Sweden Beat Us to Competitive Intelligence Training
Steven Dedijer, a “crazy,” passionate, Croatian-born professor at Lund University in Sweden, developed the first competitive intelligence training program in the 60s. I met Steven, and we connected instantly. We both shared the crazy idea that one day competitive intelligence would be a recognized discipline with its own training. There you have it: Steven was there before us!
But then, he didn’t have a bone of commercialism in him. His program wasn’t commercial, it was as academic as you can get, with a notion of social intelligence and shared societal knowledge. I can say without a shred of bias that we were the first to develop a full-scale competitive intelligence training program commercially for corporate audience, and a certificate (CIP) to go with it.
Has Competitive Intelligence Training Changed in the Past 20 Years?
I know the marketing-friendly answer should be, yes! (with an exclamation mark!). As time changes and technology changes, CI training must move with it. Besides, how would you sell new merchandise otherwise? People expect that answer. If things don’t change they must be obsolete, right?
Bollocks.
I know I might get all kind of comments quoting Heraclitus: “Change is the only constant.” So if you love clichés, go ahead. The simple truth is many things don’t change. Example: the logic of competing.
Some “experts,” wanting to sell books (remember, if someone doesn’t benefit from writing, why would they write?) coined the term “hyper-competition” and all that jazz. Some declared the death of strategy. If you buy their hype, good luck to you! Suckers never die.
The logic of competition hasn’t changed one bit. It is not a more competitive world today than it was in 19th century England. Actually, if anything, it was more competitive then, when governments didn’t play such crucial role in controlling the market. What has changed is the speed of some activities. (Information and capital flows are faster now, for example.) That means having first move advantage requires quicker moves than in the 19th century. It is still just that, being faster than others, who themselves are faster than others were in the 19th century.
Running is Still Running
A great analogy lies in the world of athletics. In 1891, to tie the world record in 100 meter dash, you needed to run it in 10.8 second. Today you’d need to run the same distance in 9.9 seconds. The number of people who could break the record in 1891 was very small. The number today is still very small and the skill required is the same: running really fast.

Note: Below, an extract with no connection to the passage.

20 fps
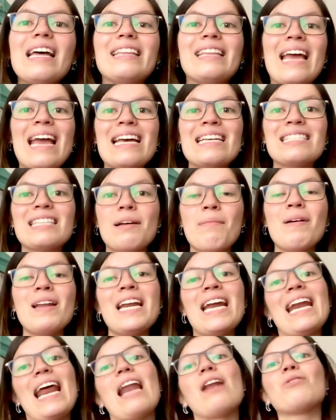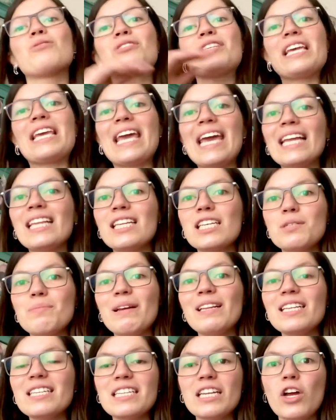De esta manera, los siguientes
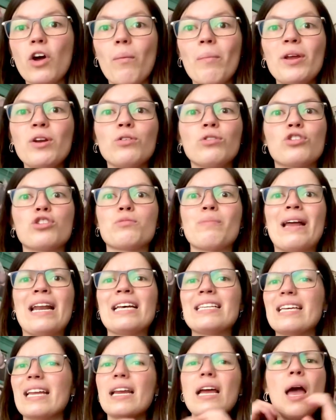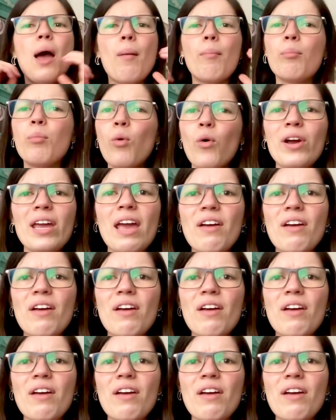25 minutos van a ser muy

Of course, some tools have changed, making information collection and statistical analysis faster. Unfortunately, some information fetchers (aka human “Bing(s)”) confuse this change with change in the logic of strategy and competition. Some untrained amateurs think CI is the same as “tradecraft.” They have little value to corporations. Fewer and fewer of them get employed or contracted.
Instead, the greatest change in competitive intelligence training is that many more functions send their people now to get formally trained in the logic of competitive intelligence as it is being internally “democratized.”

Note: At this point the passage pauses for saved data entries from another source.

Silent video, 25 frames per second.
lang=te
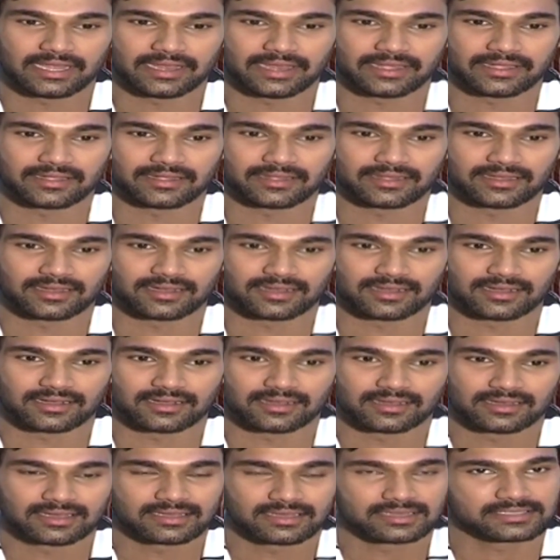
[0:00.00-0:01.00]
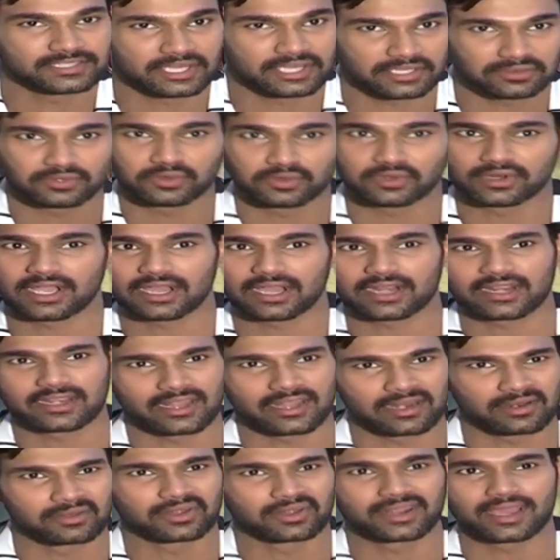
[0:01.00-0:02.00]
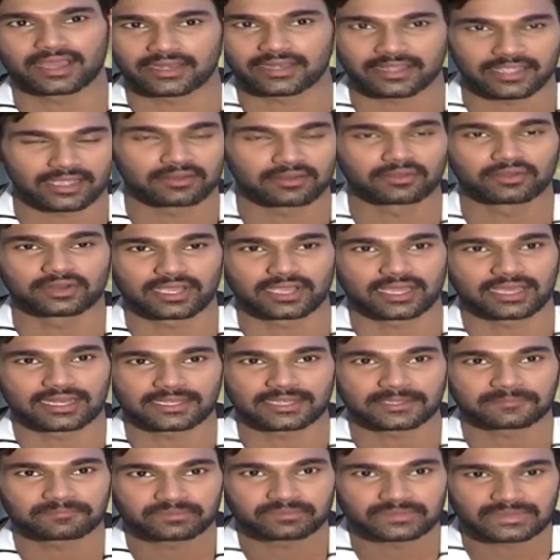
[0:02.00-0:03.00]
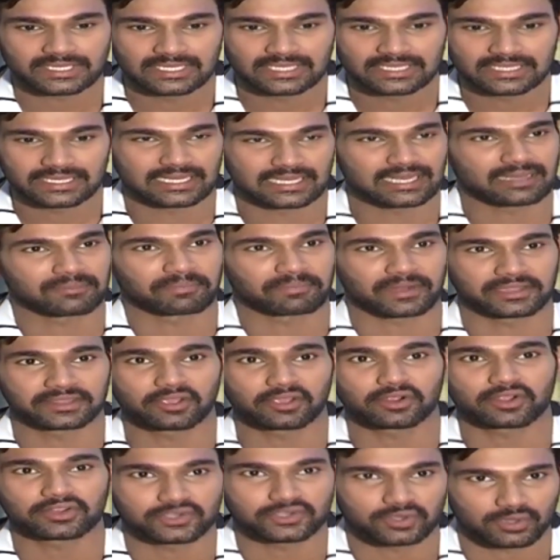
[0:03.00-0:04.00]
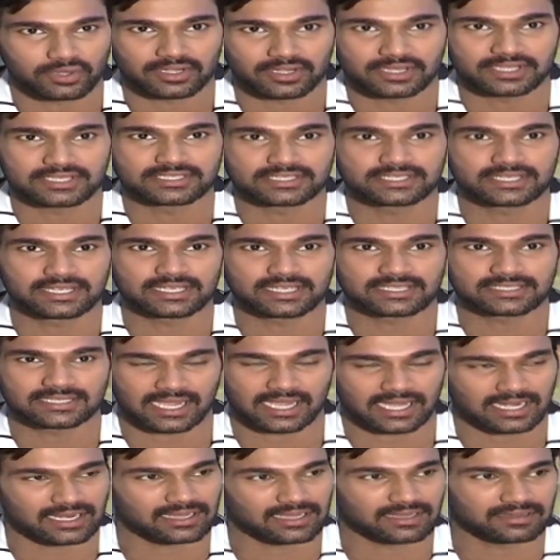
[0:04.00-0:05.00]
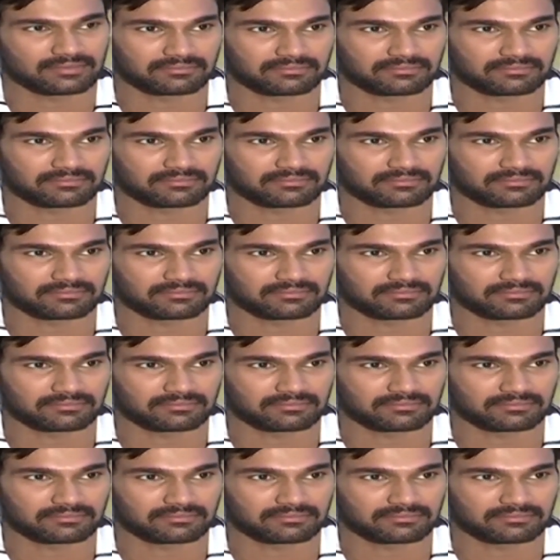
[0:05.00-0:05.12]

అండ్ చిత్తూరు కానీ నెల్లూరు కానీ ఏలూరు కానీ ఇలా ప్రతి ఒక్క చోటు నుంచి చాలా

Business Impact Trumps Information Search Training
The “democratization” of CI is an accelerating trend among all the Fortune 500 that includes competitive intelligence tasks as part of job responsibilities for managers in functions facing the outside world (known as sensory units in management literature).
A few prominent examples include business development, marketing (including product and brand management), strategic planning, business analysis, IT and R&D scouts, purchasing functions, consumer or customer insights, market researchers, project leaders and sales managers. Rather than concentrating all CI collection and analysis in an understaffed and thinly stretched dedicated functions, CI has become a skill required of many different functions.
Not everyone in the field understands the implications of this change. These business managers don’t need “tradecraft” or “solutions”. They need a solid foundation in effectively assessing the competitive dynamics in their market. Market dynamics is the main factor impacting their success. Good old fashioned CI focuses on business impact, not more information: impact on real business decisions, real business needs, and the opportunities and risks that underlie business performance.